[Saved entries]
========================================

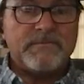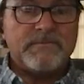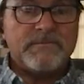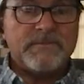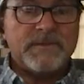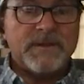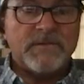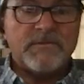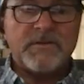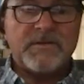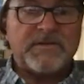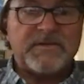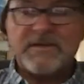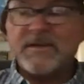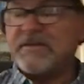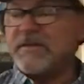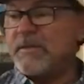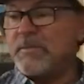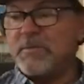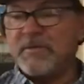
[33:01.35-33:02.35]
Right. Over
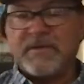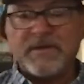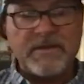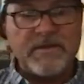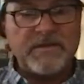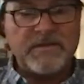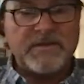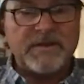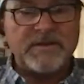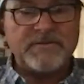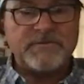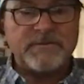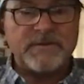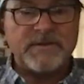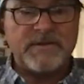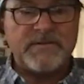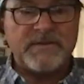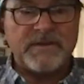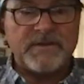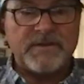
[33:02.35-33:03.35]
60% of this country
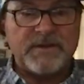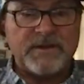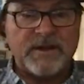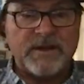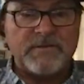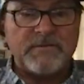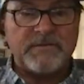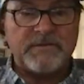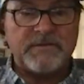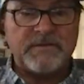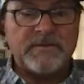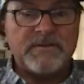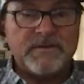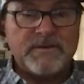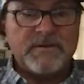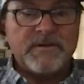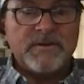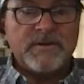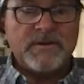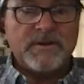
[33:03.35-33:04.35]
lives on the coast
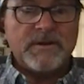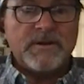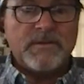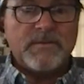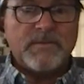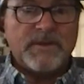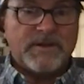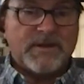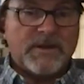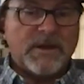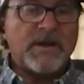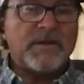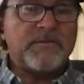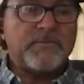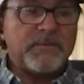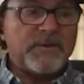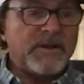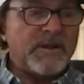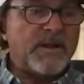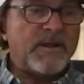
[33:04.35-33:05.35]
because
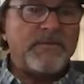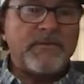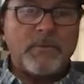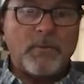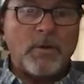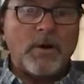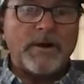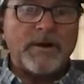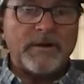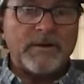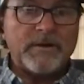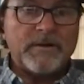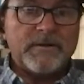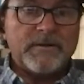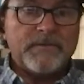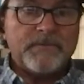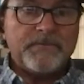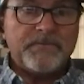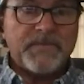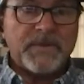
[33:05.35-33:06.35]
we love the water.
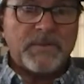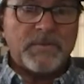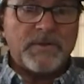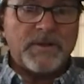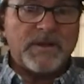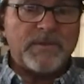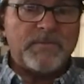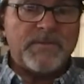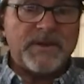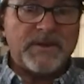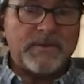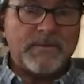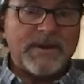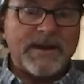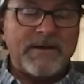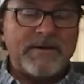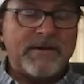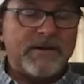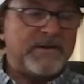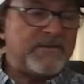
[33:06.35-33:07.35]
We love being
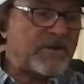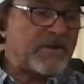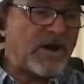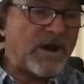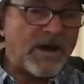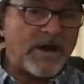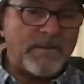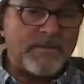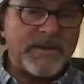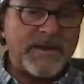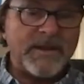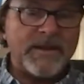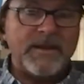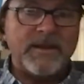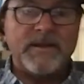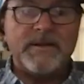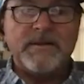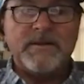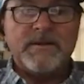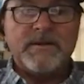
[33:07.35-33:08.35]
around it. It's calming.
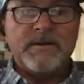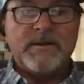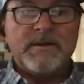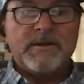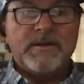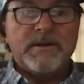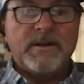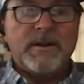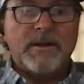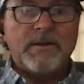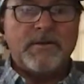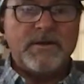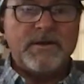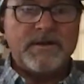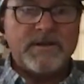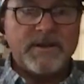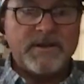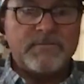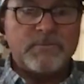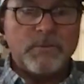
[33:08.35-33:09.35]
It
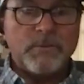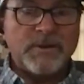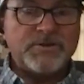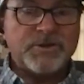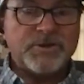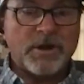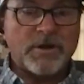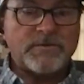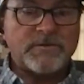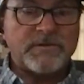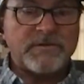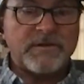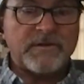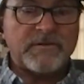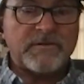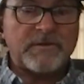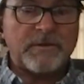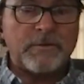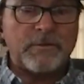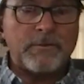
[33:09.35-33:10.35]
recharges our
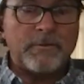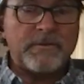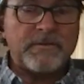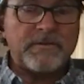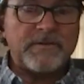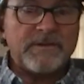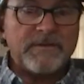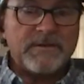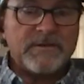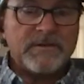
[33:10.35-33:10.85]
souls.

========================================

Transcribe the lines that run from the line bearing "[33:06.35-33:07.35]" through the last line of the data. Keep the wording exact and leave out every picture.

WRITTEN ANSWER:
[33:06.35-33:07.35]
We love being
[33:07.35-33:08.35]
around it. It's calming.
[33:08.35-33:09.35]
It
[33:09.35-33:10.35]
recharges our
[33:10.35-33:10.85]
souls.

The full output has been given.